The medical computing market is one in which NVIDIA has grown the most in recent years and where its advances in artificial intelligence have allowed it to become one of the largest technology providers in this regard, with Clara AGX being the bet of those of Jensen Huang in said market. Thus, it is a workstation designed for scientific computing, but oriented especially to the most lucrative and most interesting market in the scientific world, such as medicine.
What is Clara AGX?
Clara AGX is a PC that combines NVIDIA Tegra SoCs with graphics cards from the same brand in a single machine. So from a certain point of view they are an adaptation to medical computing of the Drive PX for autonomous vehicles.
After the Tegra fiasco in the tablet and mobile market, everyone knows that they decided to orient them to other markets, especially to take advantage of the turn of the creators of the GeForce towards the artificial intelligence market. Which allowed them to set foot in two different industries of great importance. The first of these is the growing market for automated driving.

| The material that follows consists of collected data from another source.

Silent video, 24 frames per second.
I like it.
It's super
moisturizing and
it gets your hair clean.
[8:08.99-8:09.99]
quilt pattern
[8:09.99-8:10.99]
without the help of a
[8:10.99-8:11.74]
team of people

The second, on the other hand, is related to the enormous health market, which includes several applications: from the capture of medical information through tomography to the synthesis of proteins for the creation of new drugs.

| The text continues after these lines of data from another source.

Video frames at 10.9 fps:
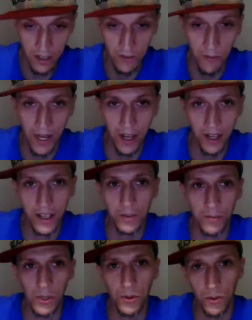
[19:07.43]
in
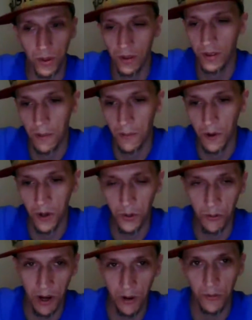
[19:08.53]
panic mode. I'm running
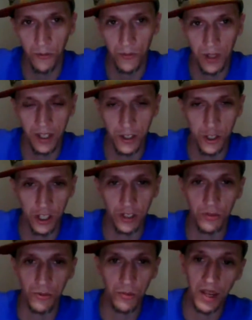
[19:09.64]
around like a
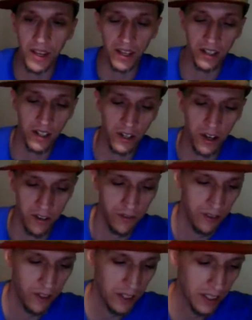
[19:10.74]
chicken with my head cut
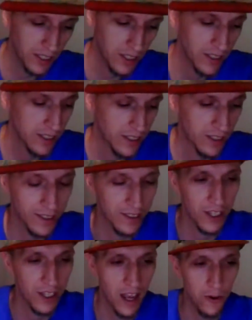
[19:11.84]
off
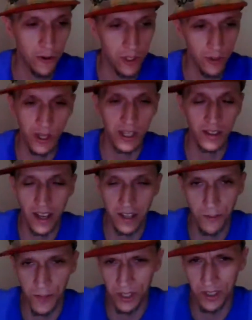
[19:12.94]
because I always wait
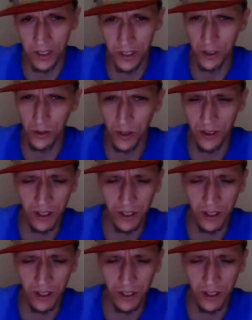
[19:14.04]
last minute to doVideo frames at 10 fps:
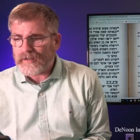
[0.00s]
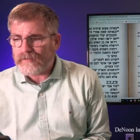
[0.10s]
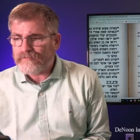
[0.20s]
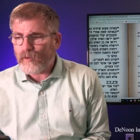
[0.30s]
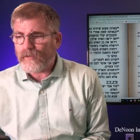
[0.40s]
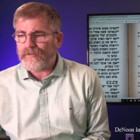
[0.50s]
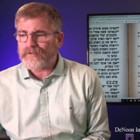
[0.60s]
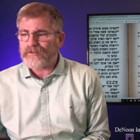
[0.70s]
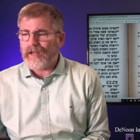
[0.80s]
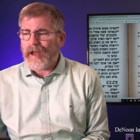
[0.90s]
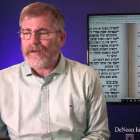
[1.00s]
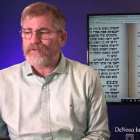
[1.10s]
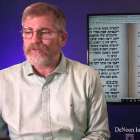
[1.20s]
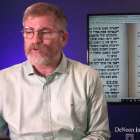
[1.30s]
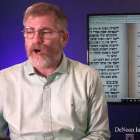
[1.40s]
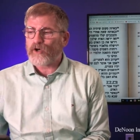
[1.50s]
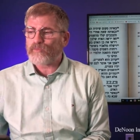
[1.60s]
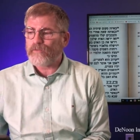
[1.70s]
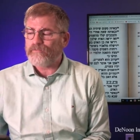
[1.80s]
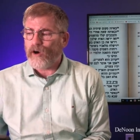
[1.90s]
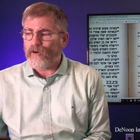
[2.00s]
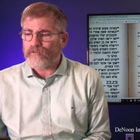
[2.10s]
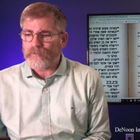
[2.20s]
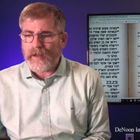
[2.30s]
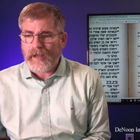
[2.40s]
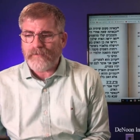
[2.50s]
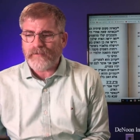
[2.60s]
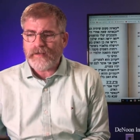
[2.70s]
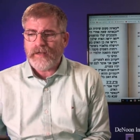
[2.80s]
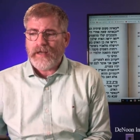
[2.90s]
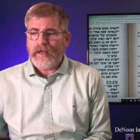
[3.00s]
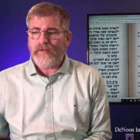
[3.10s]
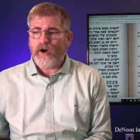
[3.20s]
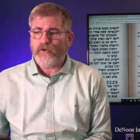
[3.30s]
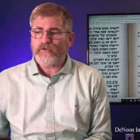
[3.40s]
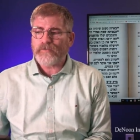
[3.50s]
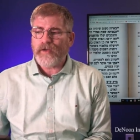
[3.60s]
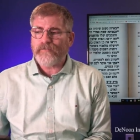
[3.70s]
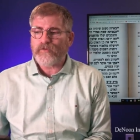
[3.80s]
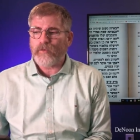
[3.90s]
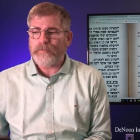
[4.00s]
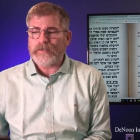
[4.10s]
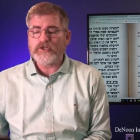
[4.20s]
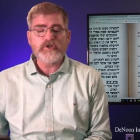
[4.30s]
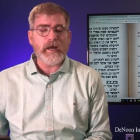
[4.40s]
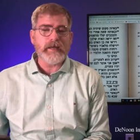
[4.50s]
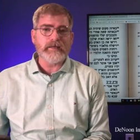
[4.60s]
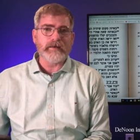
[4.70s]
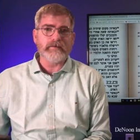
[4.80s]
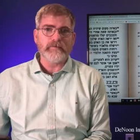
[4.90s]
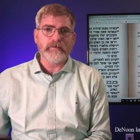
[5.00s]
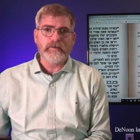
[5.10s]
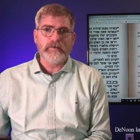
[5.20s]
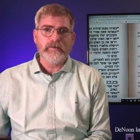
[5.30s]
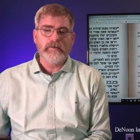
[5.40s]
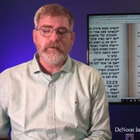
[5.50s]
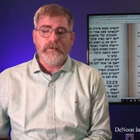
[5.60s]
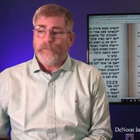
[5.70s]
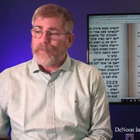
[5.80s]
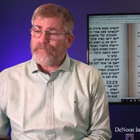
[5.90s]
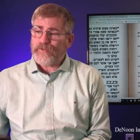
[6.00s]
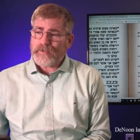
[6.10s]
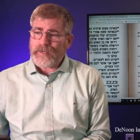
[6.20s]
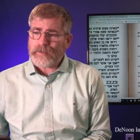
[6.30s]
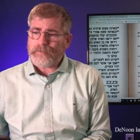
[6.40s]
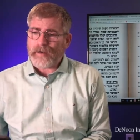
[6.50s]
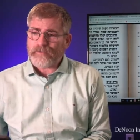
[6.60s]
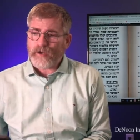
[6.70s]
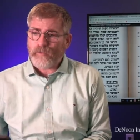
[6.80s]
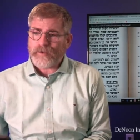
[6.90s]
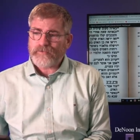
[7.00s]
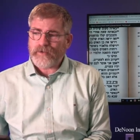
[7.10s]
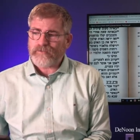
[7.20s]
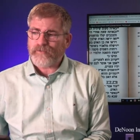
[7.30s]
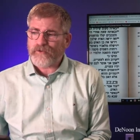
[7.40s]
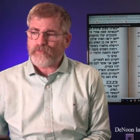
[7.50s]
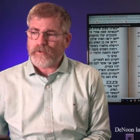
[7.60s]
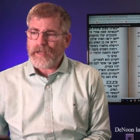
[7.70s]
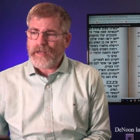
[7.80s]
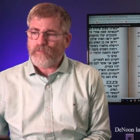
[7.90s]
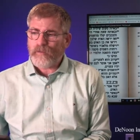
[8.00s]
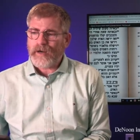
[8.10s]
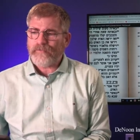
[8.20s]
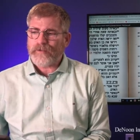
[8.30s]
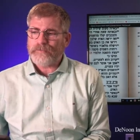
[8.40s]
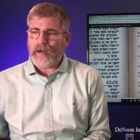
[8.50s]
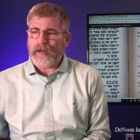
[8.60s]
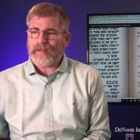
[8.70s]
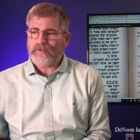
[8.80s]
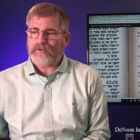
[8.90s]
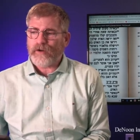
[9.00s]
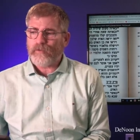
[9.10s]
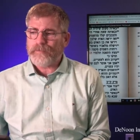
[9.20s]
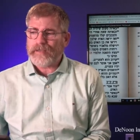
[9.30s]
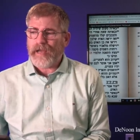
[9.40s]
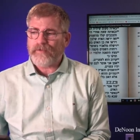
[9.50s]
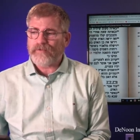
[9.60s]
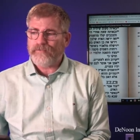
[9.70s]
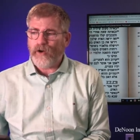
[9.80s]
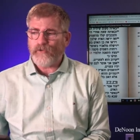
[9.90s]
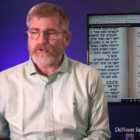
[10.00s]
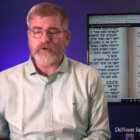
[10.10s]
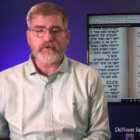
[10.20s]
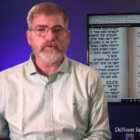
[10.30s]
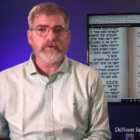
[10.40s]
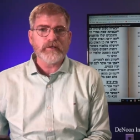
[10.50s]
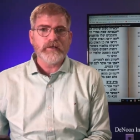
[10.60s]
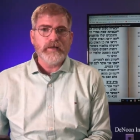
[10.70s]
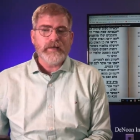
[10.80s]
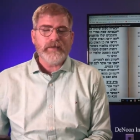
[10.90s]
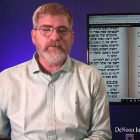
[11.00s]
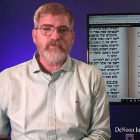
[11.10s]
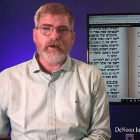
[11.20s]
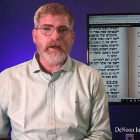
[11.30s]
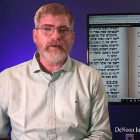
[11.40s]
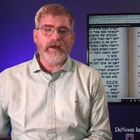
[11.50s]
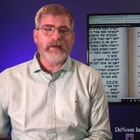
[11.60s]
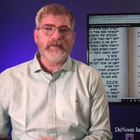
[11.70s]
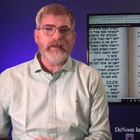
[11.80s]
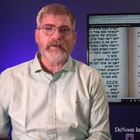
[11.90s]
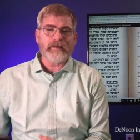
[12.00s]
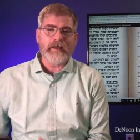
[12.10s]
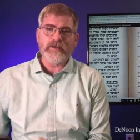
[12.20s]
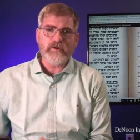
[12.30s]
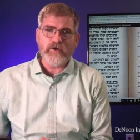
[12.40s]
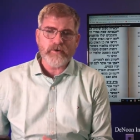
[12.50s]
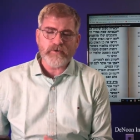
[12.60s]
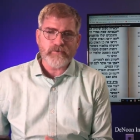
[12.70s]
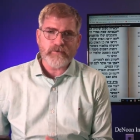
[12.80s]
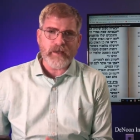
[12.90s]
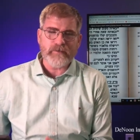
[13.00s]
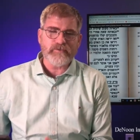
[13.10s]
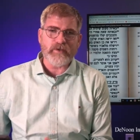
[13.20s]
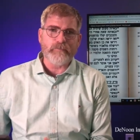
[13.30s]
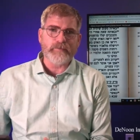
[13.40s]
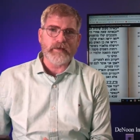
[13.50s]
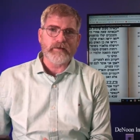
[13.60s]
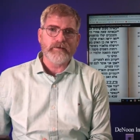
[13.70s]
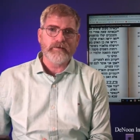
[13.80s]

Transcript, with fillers: give forth its light, the stars will fall from heaven, and the host of heaven will be shaken. Now, if you think about it, though, when it says in verse 28, wherever the body is, there will be gathered vultures, he's trying to, again, let you understand something.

The most important change that NVIDIA made in its Tegra from that moment was the inclusion of a PCI Express interface, this allowed them to connect a graphics card and optimize the joint launch of both parts. Thus, they make sure to give their platforms like Clara AGX a capacity for interaction between both parties that is not possible on the PC, the most relevant being the use of a totally unified memory space in terms of addressing. That is, 100% consistent.
What is inside a Clara AGX unit?
Each Clara AGX workstation is made up of the following components:
- A state-of-the-art NVIDIA Tegra SoC. In the first version of the Clara AGX it was a Xavier, but it has been updated to the most recent architecture which is Orin.

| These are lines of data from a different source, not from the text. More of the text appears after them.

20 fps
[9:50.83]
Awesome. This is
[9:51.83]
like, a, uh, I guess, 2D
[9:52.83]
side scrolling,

- An NVIDIA graphics card aimed at the professional market. Currently, they are using NVIDIA Quadro RTX 6000 GPUs with Turing architecture, equivalent to an RTX 2080 Ti. They currently offer an A6000 with the same capabilities as an RTX 3090.
- An NVIDIA ConnectX network card with a SmartNIC, allowing it to communicate with other units. It has two network ports, one at 100 Gbps of the QSFP28 type and another RJ45 or Ethernet at 10 Gbps.
- Two PCIe Gen 4 interfaces with 2 lines each.
- 250 GB of storage in NVMe SSD format
Built for AI and real-time computing
On the other hand, as many of you may have deduced, the operating system used in Clara AGX is not Windows, but a GNU/Linux distribution for ARM optimized for its hardware and with libraries and applications widely used in medical computing. That is why the Clara AGX is not a conventional PC, but rather a workstation for creating medical applications in real time.
But what does real time mean? Refers to applications where interrupt requests to the CPU are executed at the time the interrupt is generated. So the way they are managed by the operating system is different from how it is traditionally done. They share this change with the Drive PX platform, where timely response to information captured by sensors and user interaction is crucial for safety.
Although its main application is to take advantage of the artificial intelligence-optimized hardware of the current Tegra SoCs and GPUs, especially units such as the NVDLA or Tensor Cores, for the development of artificial intelligence models and algorithms. The system also provides a series of previously trained applications and models and with versions of applications from the scientific world optimized for the hardware that Clara AGX integrates by NVIDIA itself.
Why is AI important in medicine?
The diagnosis of diseases is made by doctors from information based on whether certain symptoms are present in the patient. In some cases the symptoms can be read through the information that has been obtained visually. For example, it may be that something that seems innocuous to the patient, such as a small spot on the skin, indicates something more serious.
One of the things we are training AI systems with is learning to draw conclusions from visual information. This allows them to make predictions from training with medical images and inference algorithms about the health status of different tissues, which will have been obtained from different devices used for diagnosis. Specifically, NVIDIA has oriented its Clara AGX towards diagnosis via radiology, but has found its use in other medical applications, such as the study of the development of different tumors.
This does not mean that the Clara AGX ends up replacing health professionals, since NVIDIA itself is the one that makes it very clear that it is not a device for diagnosing diseases and a great tool for classifying information in form of millions of pieces of data that reach a hospital or any medical center every year. In the same way, it can also be used for other fields of scientific research that can benefit from the CUDA ecosystem.